§ Provided records
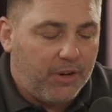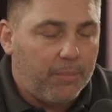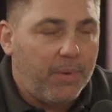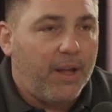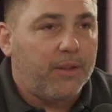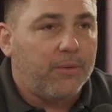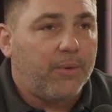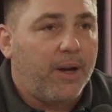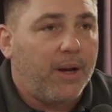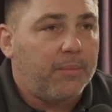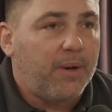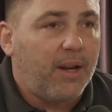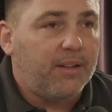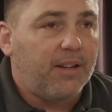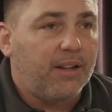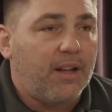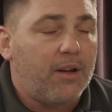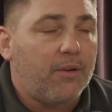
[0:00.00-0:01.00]
By the way, I'm not
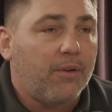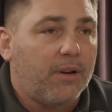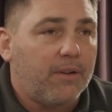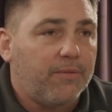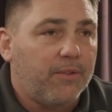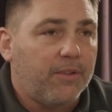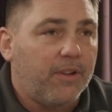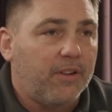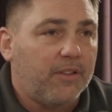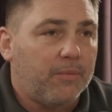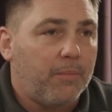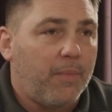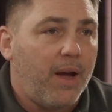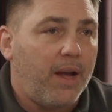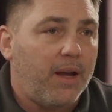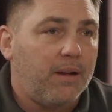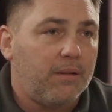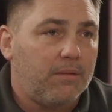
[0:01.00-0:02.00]
taking credit for this.
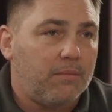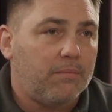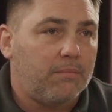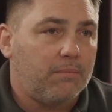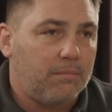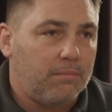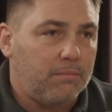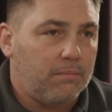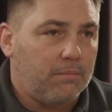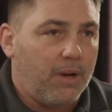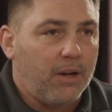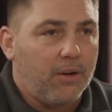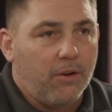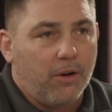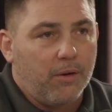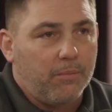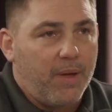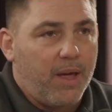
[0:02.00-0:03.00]
My
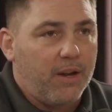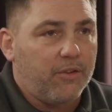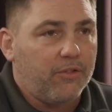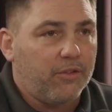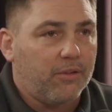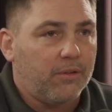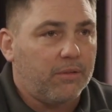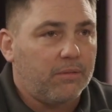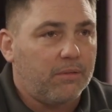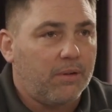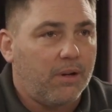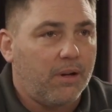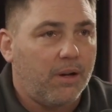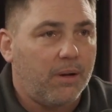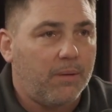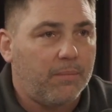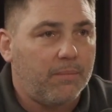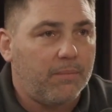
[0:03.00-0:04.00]
current manager,
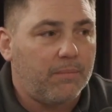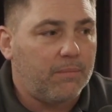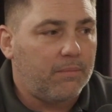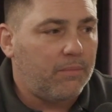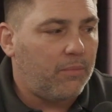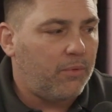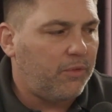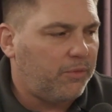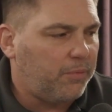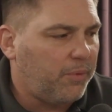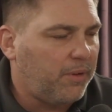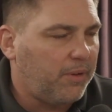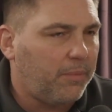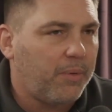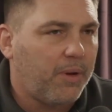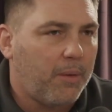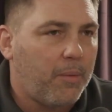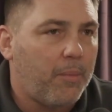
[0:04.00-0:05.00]
who's really
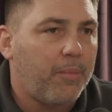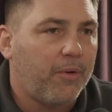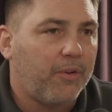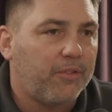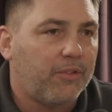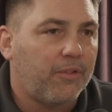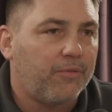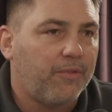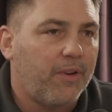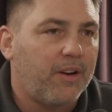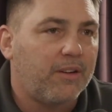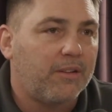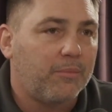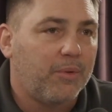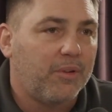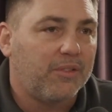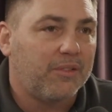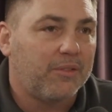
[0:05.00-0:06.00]
become a personal friend and a
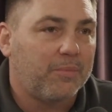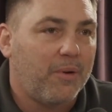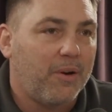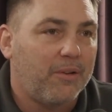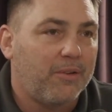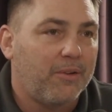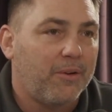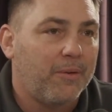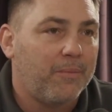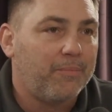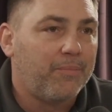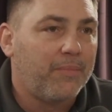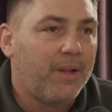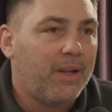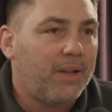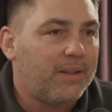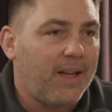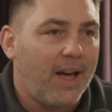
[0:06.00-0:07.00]
business partner,
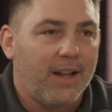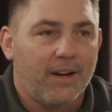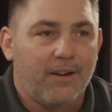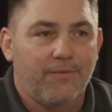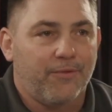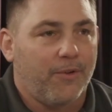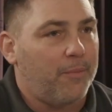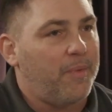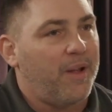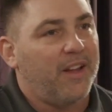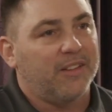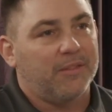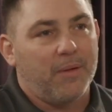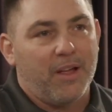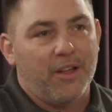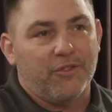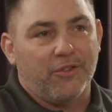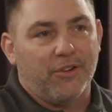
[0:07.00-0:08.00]
got it from his
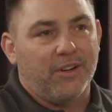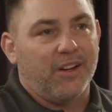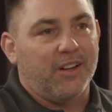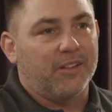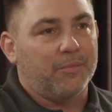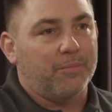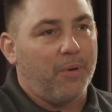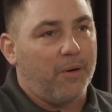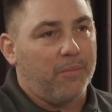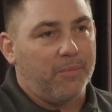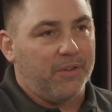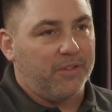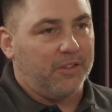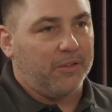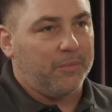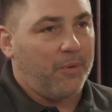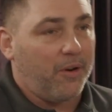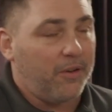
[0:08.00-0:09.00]
manager and his
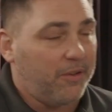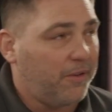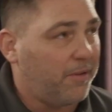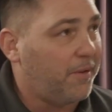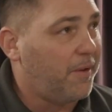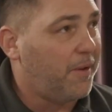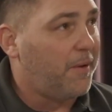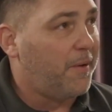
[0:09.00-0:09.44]
business partner.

§ What is required
Once the line containing "[0:03.00-0:04.00]" has been found, write out exactly that line and each one after it through the end of the data, leaving out every picture.

§ Solution below
[0:03.00-0:04.00]
current manager,
[0:04.00-0:05.00]
who's really
[0:05.00-0:06.00]
become a personal friend and a
[0:06.00-0:07.00]
business partner,
[0:07.00-0:08.00]
got it from his
[0:08.00-0:09.00]
manager and his
[0:09.00-0:09.44]
business partner.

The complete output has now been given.